[Stored data]
····················
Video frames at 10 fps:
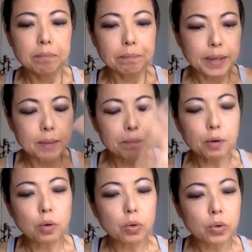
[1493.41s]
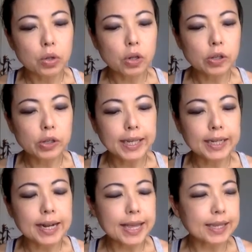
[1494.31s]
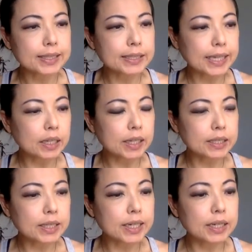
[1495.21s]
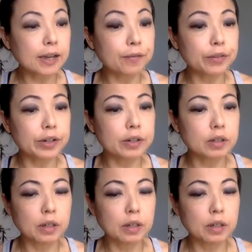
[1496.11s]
people looking like a skeleton covered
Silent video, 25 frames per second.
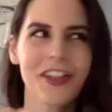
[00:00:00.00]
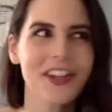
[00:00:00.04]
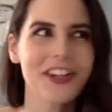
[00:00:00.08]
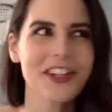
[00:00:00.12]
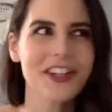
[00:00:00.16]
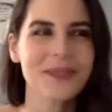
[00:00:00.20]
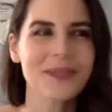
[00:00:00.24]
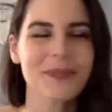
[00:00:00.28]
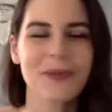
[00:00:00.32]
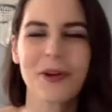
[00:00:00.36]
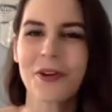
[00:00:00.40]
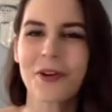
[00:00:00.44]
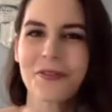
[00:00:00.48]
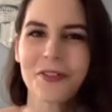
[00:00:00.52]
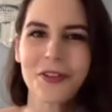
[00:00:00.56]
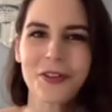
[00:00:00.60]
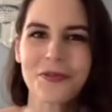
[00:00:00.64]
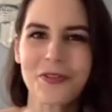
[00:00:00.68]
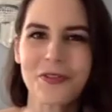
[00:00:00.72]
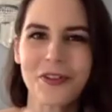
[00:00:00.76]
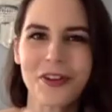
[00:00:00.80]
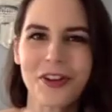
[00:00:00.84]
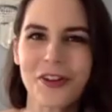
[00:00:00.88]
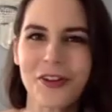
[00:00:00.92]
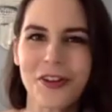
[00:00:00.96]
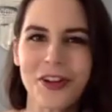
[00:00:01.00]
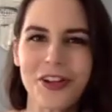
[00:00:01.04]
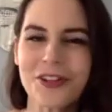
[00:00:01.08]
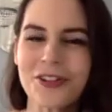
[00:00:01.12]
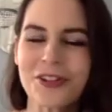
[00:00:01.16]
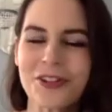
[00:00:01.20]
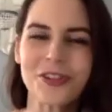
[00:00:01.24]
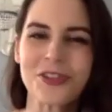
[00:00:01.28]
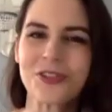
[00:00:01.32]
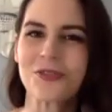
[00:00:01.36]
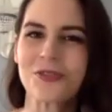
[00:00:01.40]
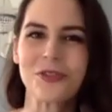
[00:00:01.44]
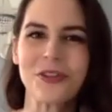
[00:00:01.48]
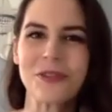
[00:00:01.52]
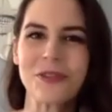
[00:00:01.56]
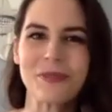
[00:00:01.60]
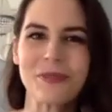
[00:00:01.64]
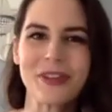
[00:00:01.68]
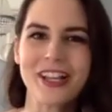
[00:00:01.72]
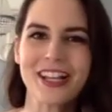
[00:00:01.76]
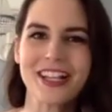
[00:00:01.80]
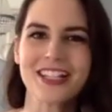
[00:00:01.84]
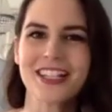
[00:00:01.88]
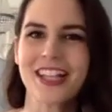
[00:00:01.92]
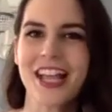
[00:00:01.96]
is perfect for your industry,
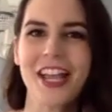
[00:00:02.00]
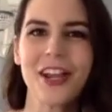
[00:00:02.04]
because I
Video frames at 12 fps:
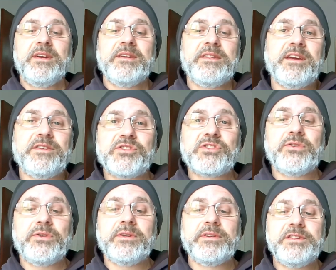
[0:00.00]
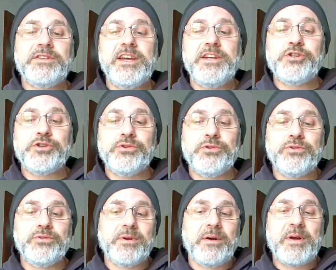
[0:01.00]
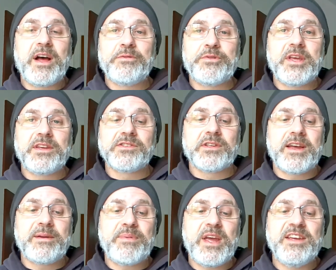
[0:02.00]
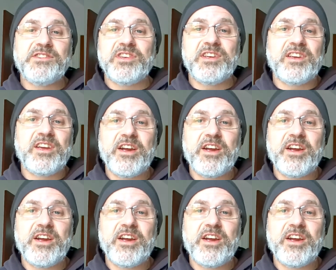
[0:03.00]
and they can certainly teach you about things like pacing,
····················
[WHAT NEEDS TO BE DONE] A verbatim reproduction is expected: starting at the line above that has "Silent video, 25 frames per second.", ending at the line that has "[00:00:00.92]", both included, and with no pictures and no other lines.

[RESPONSE]
Silent video, 25 frames per second.
[00:00:00.00]
[00:00:00.04]
[00:00:00.08]
[00:00:00.12]
[00:00:00.16]
[00:00:00.20]
[00:00:00.24]
[00:00:00.28]
[00:00:00.32]
[00:00:00.36]
[00:00:00.40]
[00:00:00.44]
[00:00:00.48]
[00:00:00.52]
[00:00:00.56]
[00:00:00.60]
[00:00:00.64]
[00:00:00.68]
[00:00:00.72]
[00:00:00.76]
[00:00:00.80]
[00:00:00.84]
[00:00:00.88]
[00:00:00.92]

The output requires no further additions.